# What this task involves
Without any pictures, reproduce exactly the lines running from the line containing "(1.00 s to 2.00 s)" through the end of the entries.

----------

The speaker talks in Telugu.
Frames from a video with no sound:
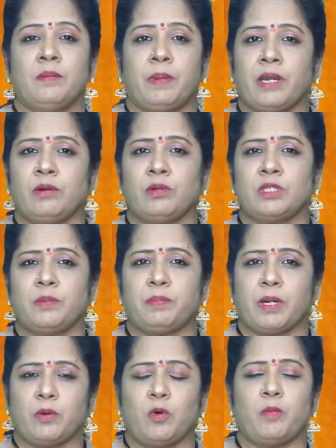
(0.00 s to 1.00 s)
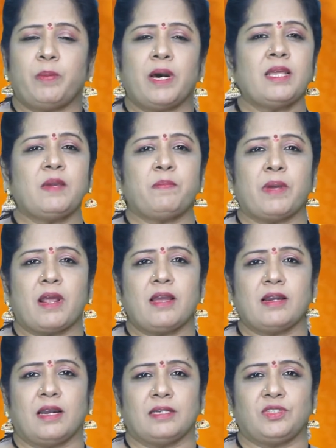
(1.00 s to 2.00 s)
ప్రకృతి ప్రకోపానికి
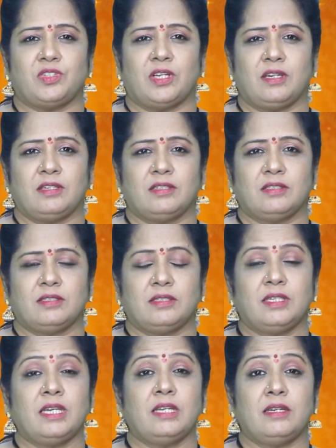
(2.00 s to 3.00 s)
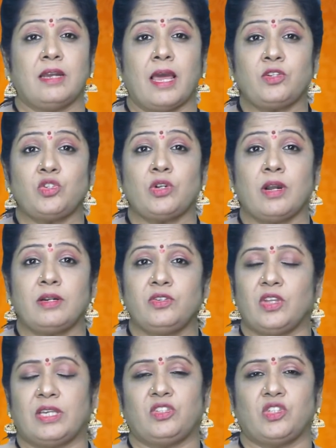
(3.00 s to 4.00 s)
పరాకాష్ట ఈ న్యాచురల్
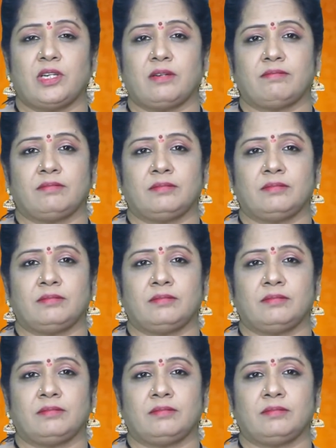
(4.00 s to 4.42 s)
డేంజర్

----------

# Written reply
(1.00 s to 2.00 s)
ప్రకృతి ప్రకోపానికి
(2.00 s to 3.00 s)
(3.00 s to 4.00 s)
పరాకాష్ట ఈ న్యాచురల్
(4.00 s to 4.42 s)
డేంజర్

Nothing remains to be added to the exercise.